Eles têm é que vir falar comigo,
aqui é que eles vão ficar bem.
Polícias andam na sua direcção.
22. INT. SALA DE ESPERA – DIA
Vemos cá de fora a Doutora a encaminhar-se para as pilhas de papéis enquanto os polícias vão lentamente na sua direcção. Começa a folhear e ler das folhas.
DOUTORA
(enquanto lê das folhas)
Todos eles! O Zé, a Arminda,
a Natália, a Raquel, a Gorete,
o Inácio, a Gertrudes, o Alberto,
a Gabriela, a Jacinta, a Otília…
Os velhotes e as velhotas na sala de espera levantam-se para tentar olhar para dentro do consultório.

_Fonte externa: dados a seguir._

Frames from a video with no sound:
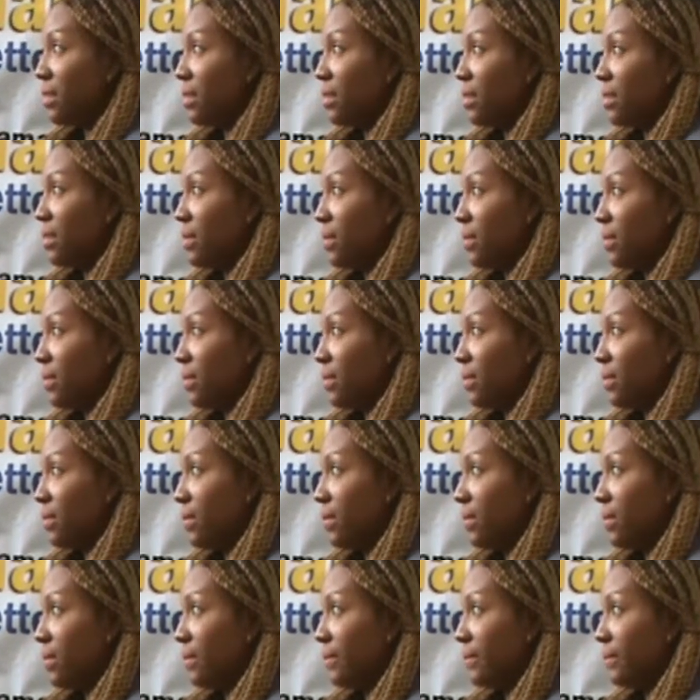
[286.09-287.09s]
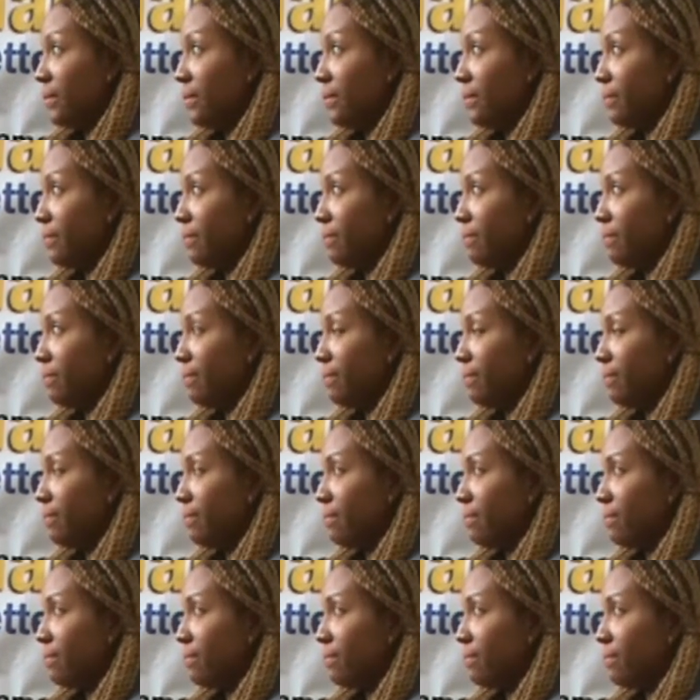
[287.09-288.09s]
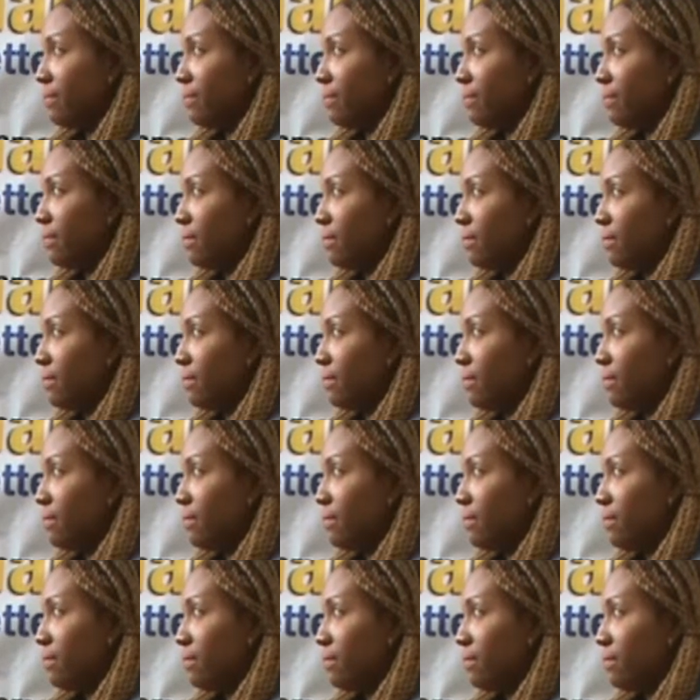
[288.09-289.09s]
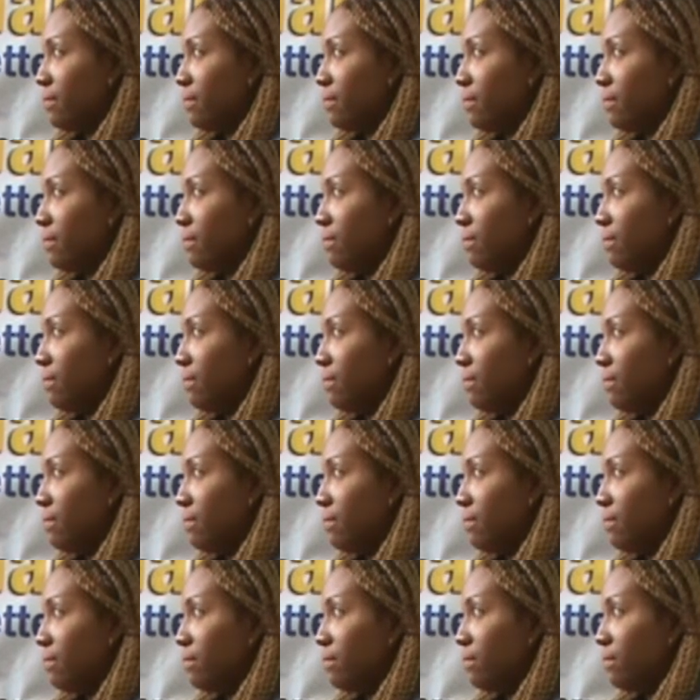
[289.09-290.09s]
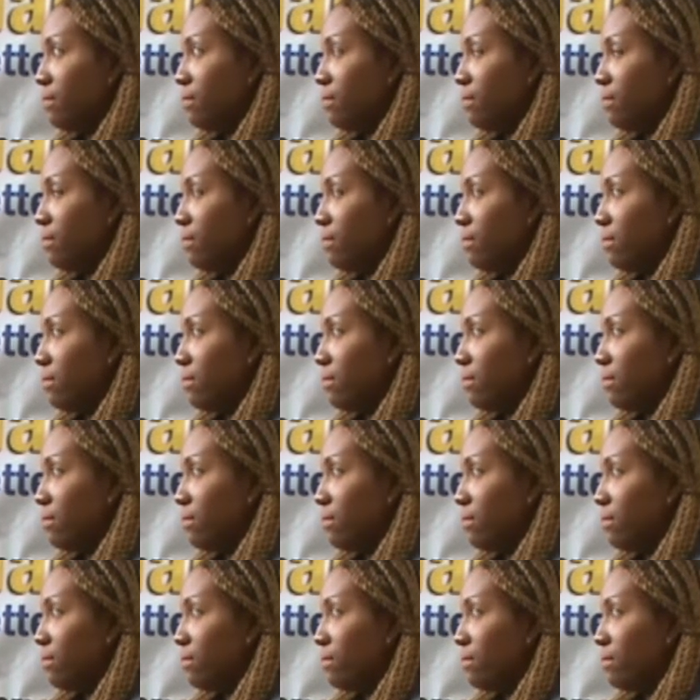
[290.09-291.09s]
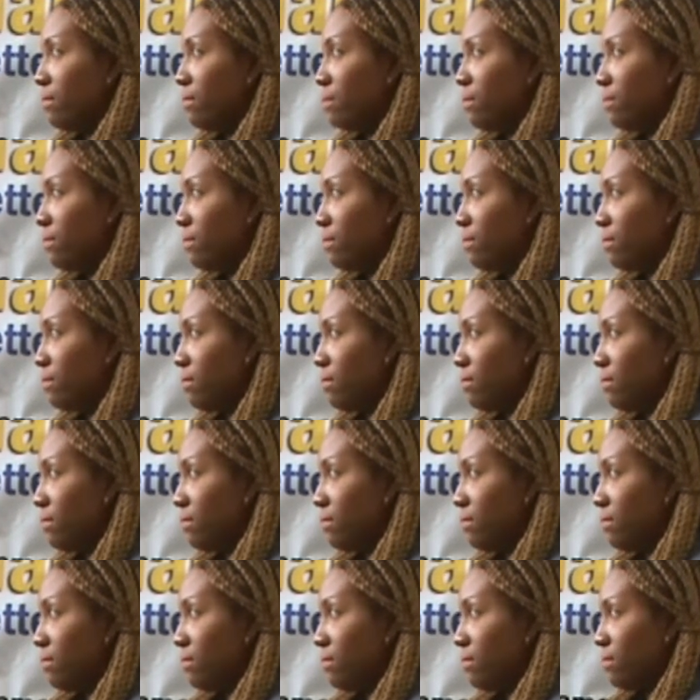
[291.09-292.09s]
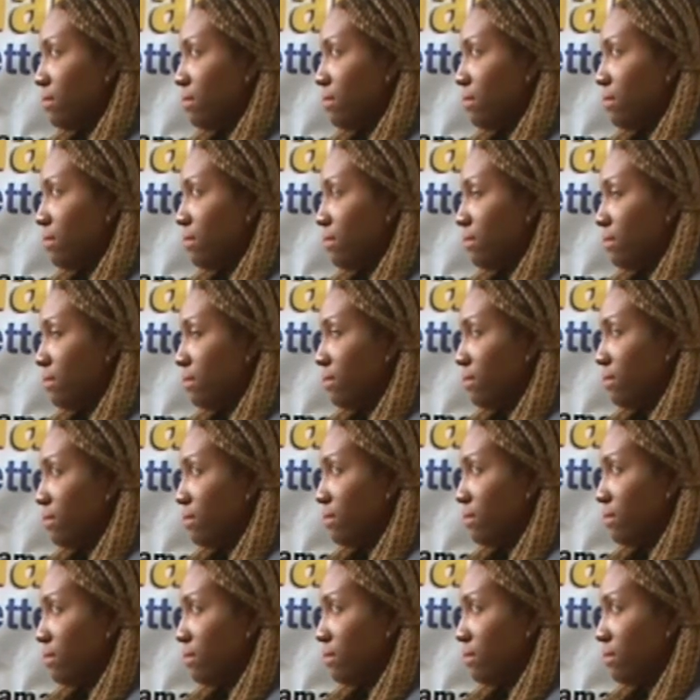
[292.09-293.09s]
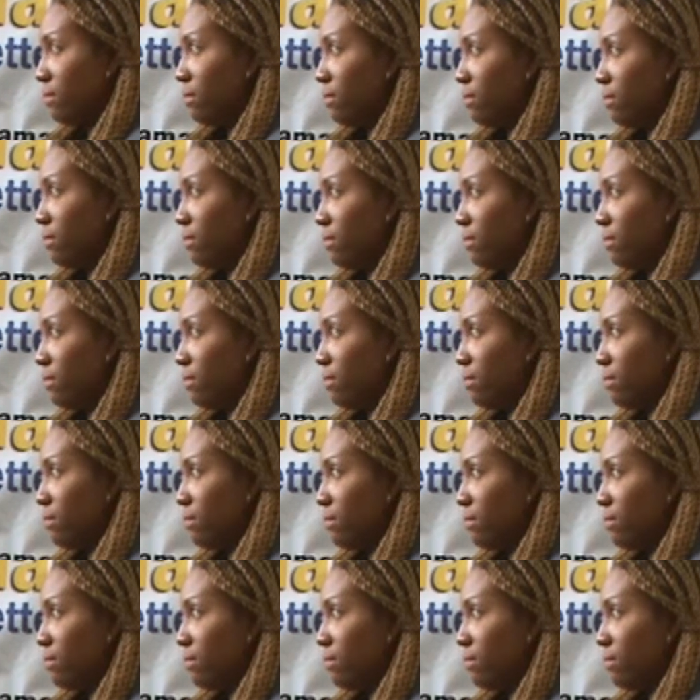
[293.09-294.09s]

This person isn't speaking.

Lá dentro a Doutora continua a dizer nomes que lê das folhas e os polícias chegam mais perto. A câmara afasta-se da confusão.
FIM
RICARDO GREENOUGH-GUERREIRO
Ricardo Greenough-Guerreiro (1993, Manchester, UK) nasceu em Inglaterra, mas cresceu em Portimão, no Algarve. Uns anos passados, regressou ao Reino Unido onde estudou cinema, em Liverpool e na Farnham Film School – UCA.

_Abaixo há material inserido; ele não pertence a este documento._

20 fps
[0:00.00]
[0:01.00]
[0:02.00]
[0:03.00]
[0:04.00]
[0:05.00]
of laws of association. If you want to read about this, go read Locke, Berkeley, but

Entre 2013 e 2022, para além de estudar cinema e trabalhar com vídeo, filmou e realizou algumas curtas-metragens. O documentário “Pena de Anamão”, um retrato do Alto Minho, feito no âmbito da residência do festival Filmes Internacional de Documentário de Melgaço; realizou “Plataformas e Seguranças”, um documentário e uma viagem pessoal acerca da vigilância CCTV; “O Último Amolador de Tesouras”, documentário estreado no Fantasporto15, “Memoirs”, a história de um escritor solitário que lida com a frustração de viver com os seus heterónimos na sua loja de espelhos e “Última Hora”, curta-metragem que conta a história de Jacinto, um senhor a quem é finalmente dada a oportunidade de aparecer como notícia de última hora.
Realizou peças de vídeo arte; como “Sardinhas em Petróleo”, um vídeo instalação acerca da prospeção de petróleo no sul de Portugal, e “A Carta”, projeto de vídeo e instalação feito com base na recolha de palavras pela cidade e na construção de uma vídeo carta de amor.
Trabalha também como assistente de câmara ou edição e filma telediscos e vídeos promocionais. Com o coletivo PÁTIO faz projetos de cinema, arquivo e vídeo arte e é programador e produtor do Cinema no Estendal, festival itinerante de curtas-metragens.